München:Europäisches Patentamt: Behörde am Abgrund

Europäisches Patentamt

Der Streit im Europäischen Patentamt schwelt schon lange.

(Foto: dpa)
  • Schon lange schwelt ein Streit zwischen den Mitarbeitern des Europäischen Patentamtes und dessen Präsident Benoît Battistelli.
  • Es geht um die Mitarbeitergewerkschaft - aber nicht mehr nur um sie.
  • Bislang konnte sich Battistelli immer der Rückendeckung des Gremiums sicher sein, das seine Arbeit überwacht.

Von Katja Riedel

Es sei eine "bahnbrechende Vereinbarung", ließ der Präsident des Europäischen Patentamtes (EPA), Benoît Battistelli, am Mittwoch vermelden. Erstmals in der Geschichte der internationalen Organisation sei nun eine Gewerkschaft als Sozialpartner anerkannt, der soziale Frieden mit der zuletzt überaus kämpferischen Belegschaft stünde also unmittelbar bevor.

Den kleinen Schönheitsfehler führte das Amt jedoch nicht weiter aus: dass jene Gewerkschaft namens FFPE, mit der Battistelli das Memorandum unterzeichnet hat, in der mehr als 7000 Mitarbeiter umfassenden EPA-Welt bisher weniger als 100 Mitglieder hat. Und in der etwa 4000 Köpfe zählenden Zentrale in München, in der seit drei Jahren ein Krieg zwischen Mitarbeitervertretern und Präsident herrscht, nicht ein einziges. Der soziale Dialog gleicht also mehr einem Monolog.

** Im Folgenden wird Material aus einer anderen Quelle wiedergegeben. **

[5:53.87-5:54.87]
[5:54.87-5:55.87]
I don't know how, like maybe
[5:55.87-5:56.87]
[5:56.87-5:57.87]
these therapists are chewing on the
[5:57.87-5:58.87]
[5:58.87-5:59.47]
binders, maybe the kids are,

Eine kaum zu durchblickende Welt

Tatsächlich ist in der für Außenstehende kaum zu durchblickenden Patentwelt eine andere Gewerkschaft verwurzelt, sie heißt Suepo und vertritt etwa die Hälfte der Belegschaft. Viele Jahrzehnte lang war die Suepo sehr mächtig, sie hatte ein gewichtiges Wort. Bis Battistelli kam und im Auftrag der 38 Mitgliedsstaaten, die ihn gewählt hatten, das Amt auf Effizienz trimmen sollte.

Seitdem liefern sich beide einen erbitterten Machtkampf - mit ungleichen Mitteln, denn der Präsident hat weitgehende Befugnisse, die er sehr großzügig ausübt, was zuletzt von Eskalation zu Eskalation führte. Drei Jahre lang hat die Suepo nicht nur intern gegen Battistelli und dessen nach ihrer Ansicht zu große Machtfülle protestiert, gegen Reformen, die die Grundrechte von Mitarbeitern einschränkten und gegen Battistellis durchaus kernigen, sehr zentralistischen Führungsstil.

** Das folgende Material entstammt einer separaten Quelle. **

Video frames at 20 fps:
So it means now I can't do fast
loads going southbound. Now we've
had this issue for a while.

Der Präsident hat womöglich den Bogen überspannt

Für jeden sichtbar, zogen Mitarbeiter zu Tausenden durch München und zu Konsulaten, damit die Mitgliedsstaaten Battistellis Reformwerk mit diesem debattieren. Doch das einzige Gremium, das Battistelli Weisungen erteilen kann, zeigte sich lange im Einvernehmen mit dem Präsidenten und ermahnte ihn allenfalls sanft, ja verlängerte seine Amtszeit während des Streits und vor der Frist bis 2018. Doch womöglich hat Battistelli nun den Bogen überspannt. Er schlug seit vergangenem Herbst massiv zurück, suspendierte einen Patentrichter, der ihm wegen der Gewaltenteilung gar nicht untersteht, was für einen Aufruhr in den verschiedenen Gremien des Amtes wie der Patentszene sorgte.

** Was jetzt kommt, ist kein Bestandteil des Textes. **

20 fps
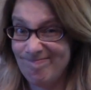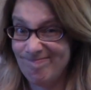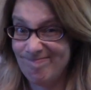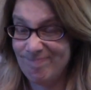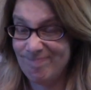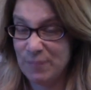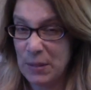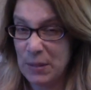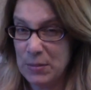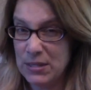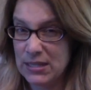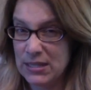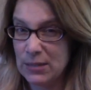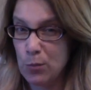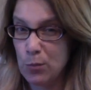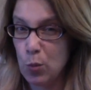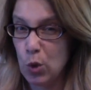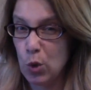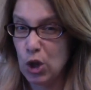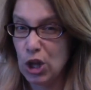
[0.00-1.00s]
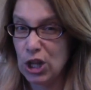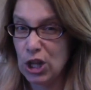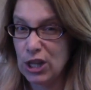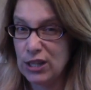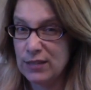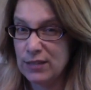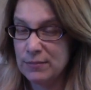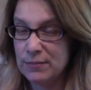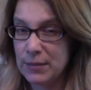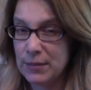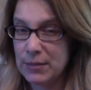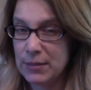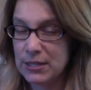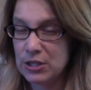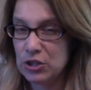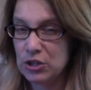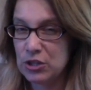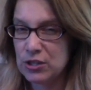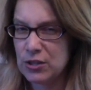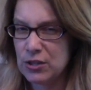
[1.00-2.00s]
maybe some wool, maybe it's
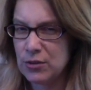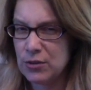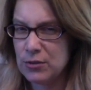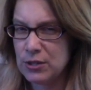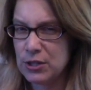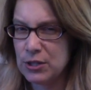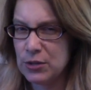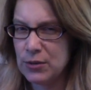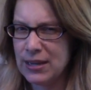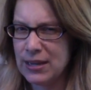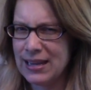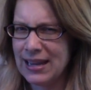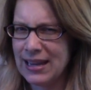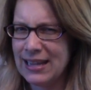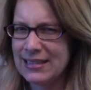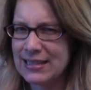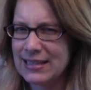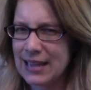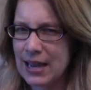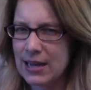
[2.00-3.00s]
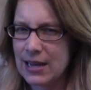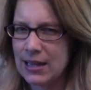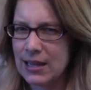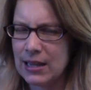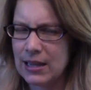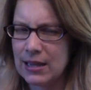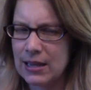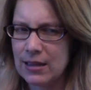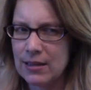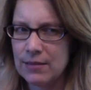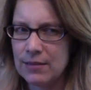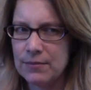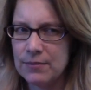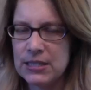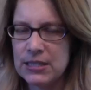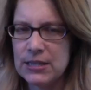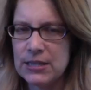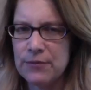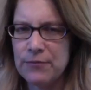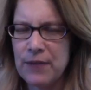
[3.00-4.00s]
just those two. It's kind of like
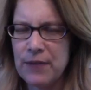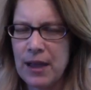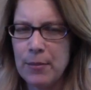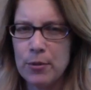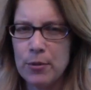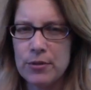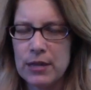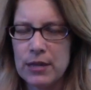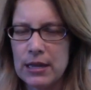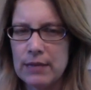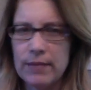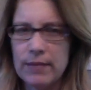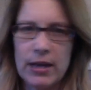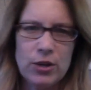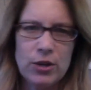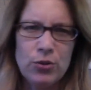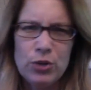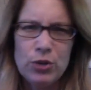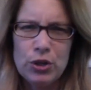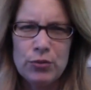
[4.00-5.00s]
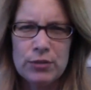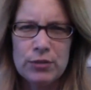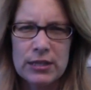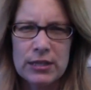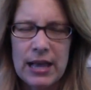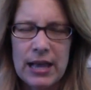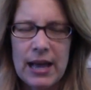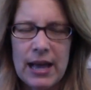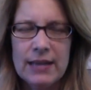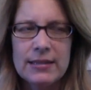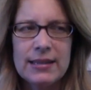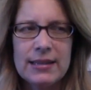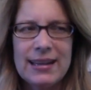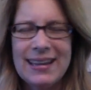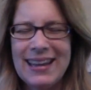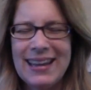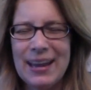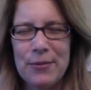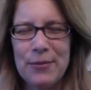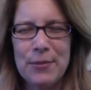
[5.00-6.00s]
it's a fiber that I don't use a lot, and I
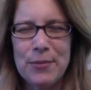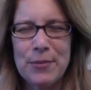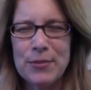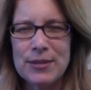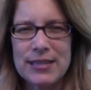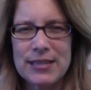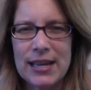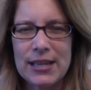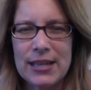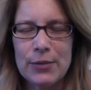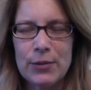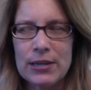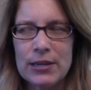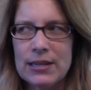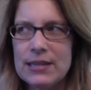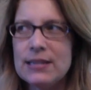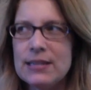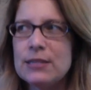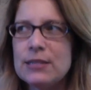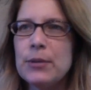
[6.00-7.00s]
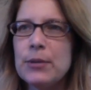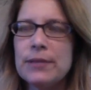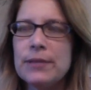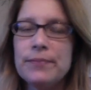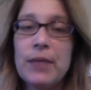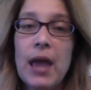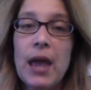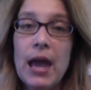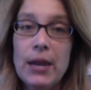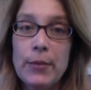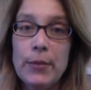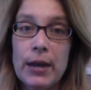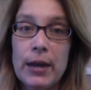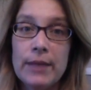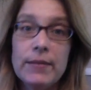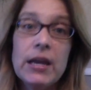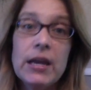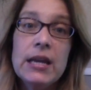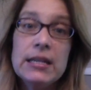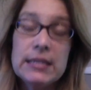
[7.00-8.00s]
can't remember exactly what it is. But anyway,
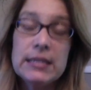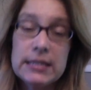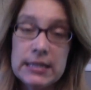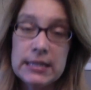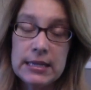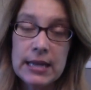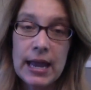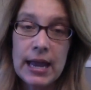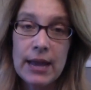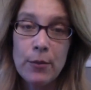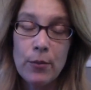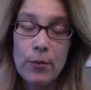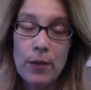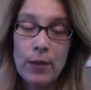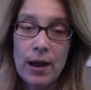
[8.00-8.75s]
it's a DK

Ermittlungen einer internen Untersuchungseinheit zufolge soll der Mann unter mehr als 20 Alias-Namen eine Diffamierungskampagne gegen den Präsidenten und weitere führende Manager geführt und so maßgeblich den Frieden im Amt gestört haben. Der Mann bestreitet die Vorwürfe. Anfang des Jahres entließ Battistelli dann die Suepo-Chefin Elizabeth Hardon wegen angeblicher Bedrohung und Komplizenschaft mit dem Richter. Mit ihr mussten zwei weitere Suepo-Vorstände gehen.

Eine Fülle von Gerüchten

Im Amt kursiert nun ein Schreiben des Verwaltungsratschefs Jesper Kongstad, eines Dänen, der einst selbst Präsident werden wollte. Seitdem ist er ein Battistelli-Mann - oder besser, er war es. Denn Kongstad skizzierte im Namen von 28 Mitgliedsstaaten, dass es im engeren Führungskreis bei zwei Treffen im Februar zum Eklat mit dem Präsidenten gekommen sei. Es sei vor allem um den sozialen Konflikt innerhalb des Amtes gegangen. Insbesondere die Fälle der entlassenen Gewerkschafter wollte das Gremium mit diesem besprechen.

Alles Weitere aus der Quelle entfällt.